Yoram Shiftan is Associate Professor of Civil and Environmental Engineering and the previous Head of the Transportation and Geo-Information Department in Technion, the Israeli Institute of Technology. He teaches and conducts research on travel behavior with a focus on activity-based modeling and response to policies, the complex relationships between transport, the environment and land use, and transport economics. Yoram is the editor of Transport Policy, Secretary/Treasurer of the International Association of Travel Behaviour Research (IATBR), member of the Transportation Research Board (TRB) Committees of the Public Transportation Marketing and Fare Policy Committee (AP030), and the Committee on Metropolitan Policy, Planning, and Processes (ADA20), and a past member of the Travel Behavior and Values Committee (ADB10), co-Chair of the Network on European Communications and Transport Activities Research Cluster on Environment and Policy, and member of the World Conference on Transport Research (WCTR) Scientific Committee and chair of its Transport Security Special Interest Group. received his Ph.D. from MIT and since then has published dozens of papers and co-edited the books Transportation Planning in the series of Classics in Planning, and Transition towards Sustainable Mobility, The Role of Instruments, Individuals and Institutions. In Israel, Prof. Shiftan was the president of the Israel Association of Transportation Research and chaired two of its annual conferences.
Korinna Stephan studied economics in Kassel and Manchester. From 1998 to 2004, she worked as project manager in different car sharing enterprises, and afterwards as a scientific employee at the chair of Transportation Design at the Brunswick University of Art. Since 2007, she also pursues her own Startup enterprise. Since 2011, she works at InnoZ dealing with user acceptance and possible commercial models of innovative mobility systems as well as with alternative forms of transport, multi and intermodal mobility. Moreover, she analyses the support of innovative mobility forms by information technologies and communication technologies. Currently, she is coordinating projects analyzing e-carsharing, intermodal and multimodal information systems and new mobility offers in rural areas at InnoZ.

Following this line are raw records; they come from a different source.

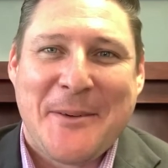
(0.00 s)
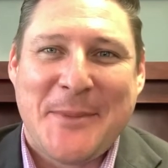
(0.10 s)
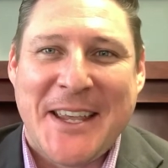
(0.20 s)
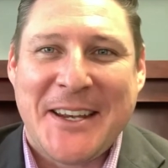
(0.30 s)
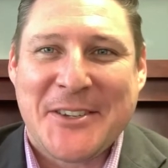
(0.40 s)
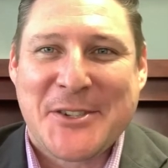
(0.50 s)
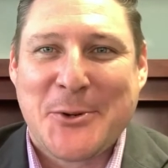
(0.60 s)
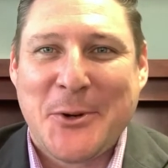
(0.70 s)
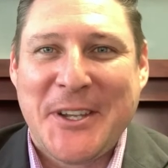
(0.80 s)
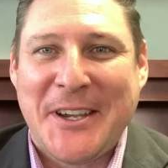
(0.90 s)
Beginning a
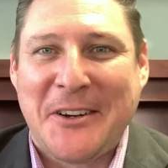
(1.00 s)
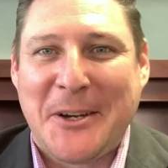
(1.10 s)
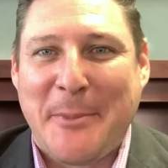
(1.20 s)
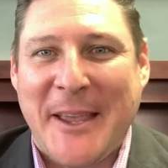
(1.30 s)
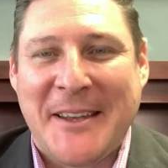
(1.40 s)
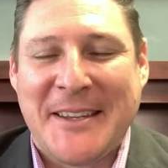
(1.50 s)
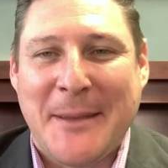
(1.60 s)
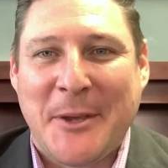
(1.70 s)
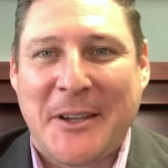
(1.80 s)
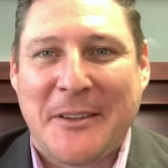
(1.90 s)
school year in a
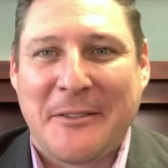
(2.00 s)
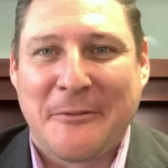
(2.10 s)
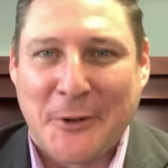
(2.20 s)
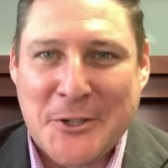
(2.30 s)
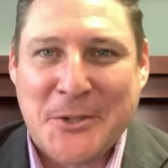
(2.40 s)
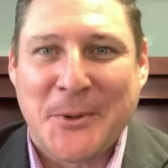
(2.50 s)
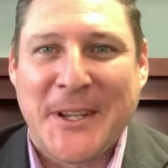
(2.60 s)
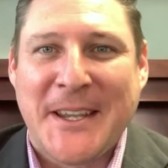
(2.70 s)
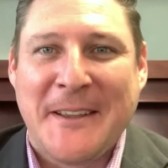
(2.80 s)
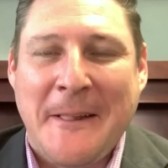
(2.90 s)
pandemic,
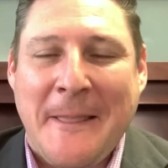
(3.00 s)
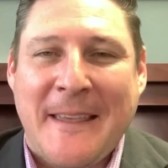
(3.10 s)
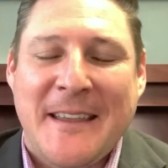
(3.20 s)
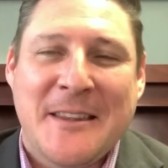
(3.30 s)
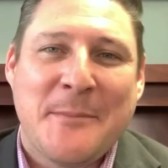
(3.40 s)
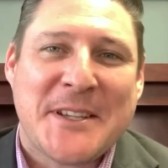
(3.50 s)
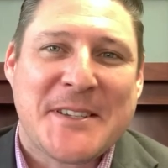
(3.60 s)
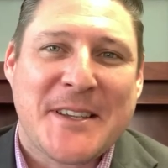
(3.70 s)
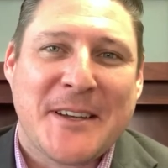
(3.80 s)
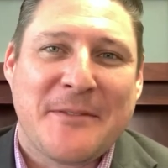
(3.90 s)
virtually, in the
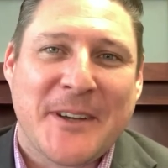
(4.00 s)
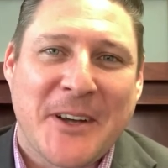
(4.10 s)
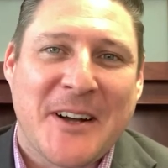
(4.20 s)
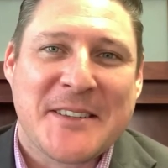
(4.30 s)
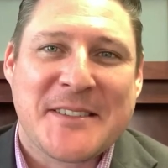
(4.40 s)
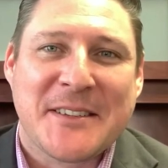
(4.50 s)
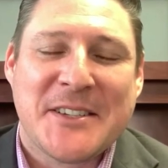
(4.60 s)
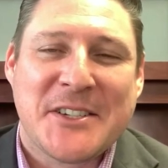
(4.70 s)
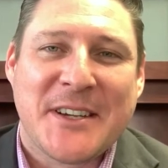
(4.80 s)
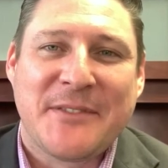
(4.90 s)
midst of a constantly
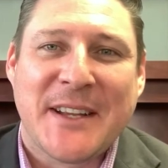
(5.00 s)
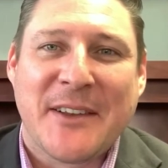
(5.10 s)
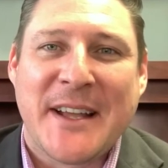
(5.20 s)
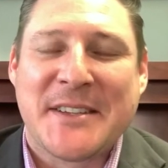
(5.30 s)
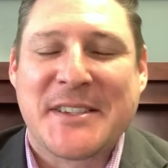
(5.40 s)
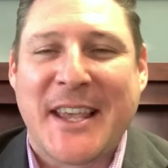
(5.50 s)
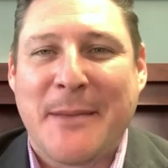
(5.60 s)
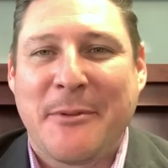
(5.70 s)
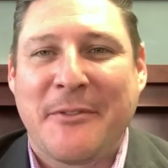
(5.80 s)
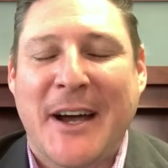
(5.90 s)
shifting
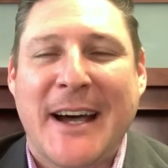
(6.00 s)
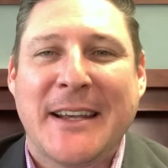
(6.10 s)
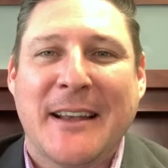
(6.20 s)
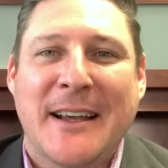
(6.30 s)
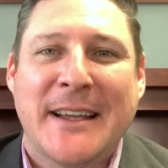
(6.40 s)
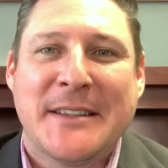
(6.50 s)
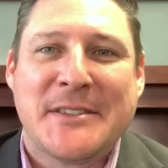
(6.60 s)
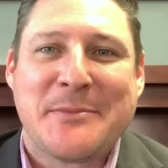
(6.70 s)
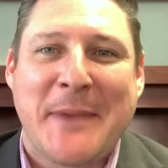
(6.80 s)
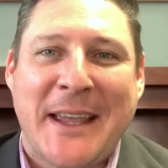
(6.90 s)
landscape of
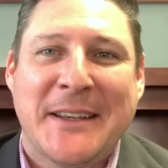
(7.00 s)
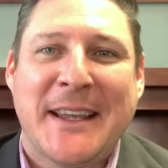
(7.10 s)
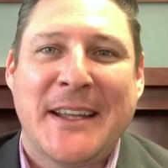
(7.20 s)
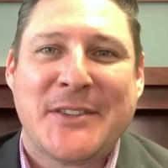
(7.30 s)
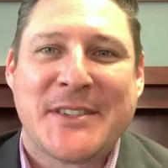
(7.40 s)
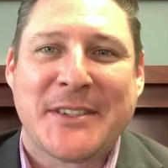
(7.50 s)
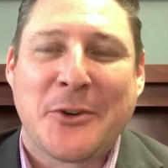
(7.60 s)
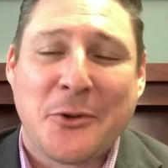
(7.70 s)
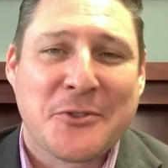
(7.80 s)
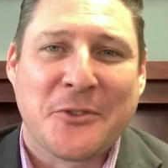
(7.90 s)
guidelines, mandates, and
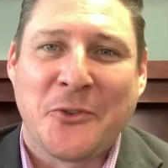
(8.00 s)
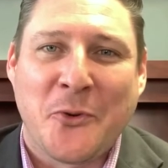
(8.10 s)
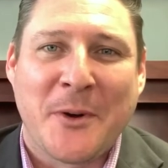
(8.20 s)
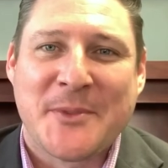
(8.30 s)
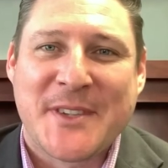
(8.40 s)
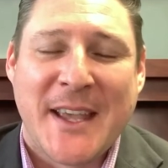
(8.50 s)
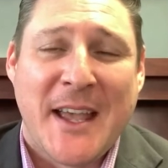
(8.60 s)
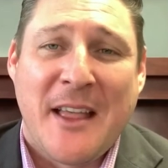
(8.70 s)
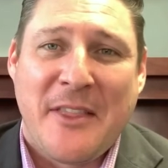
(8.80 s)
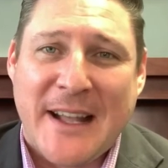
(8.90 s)
cultural norms,
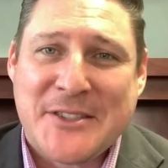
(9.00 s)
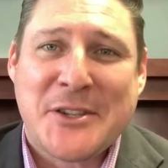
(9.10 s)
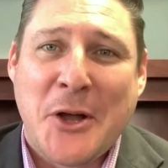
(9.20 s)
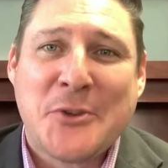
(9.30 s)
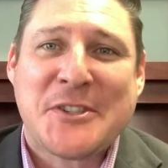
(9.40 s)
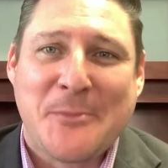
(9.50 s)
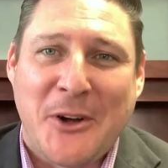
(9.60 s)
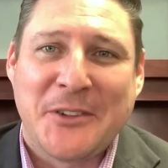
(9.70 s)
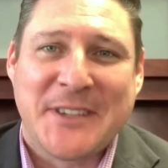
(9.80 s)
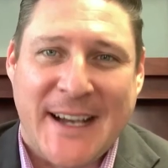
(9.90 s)
that's no
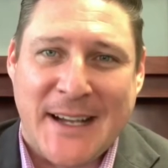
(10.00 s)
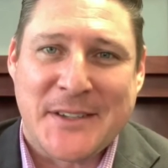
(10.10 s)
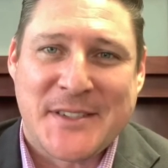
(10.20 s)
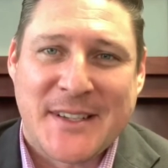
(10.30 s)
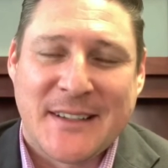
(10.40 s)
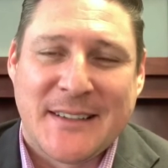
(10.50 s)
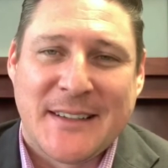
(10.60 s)
small task.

Yusak O. Susilo is Associate Professor at the KTH Royal Institute of Technology, Stockholm, Sweden. His main research interest lies in the intersection between transport and urban planning, transport policy, decision-making processes and behavioral interactions modeling. He received his Ph.D. from the Department of Urban Management, Kyoto University, Japan. Before joining KTH, he was a postdoctoral fellow at Delft University of Technology, the Netherlands, and a senior lecturer in transport and spatial planning at the Centre for Transport and Society at the University of the West of England, UK.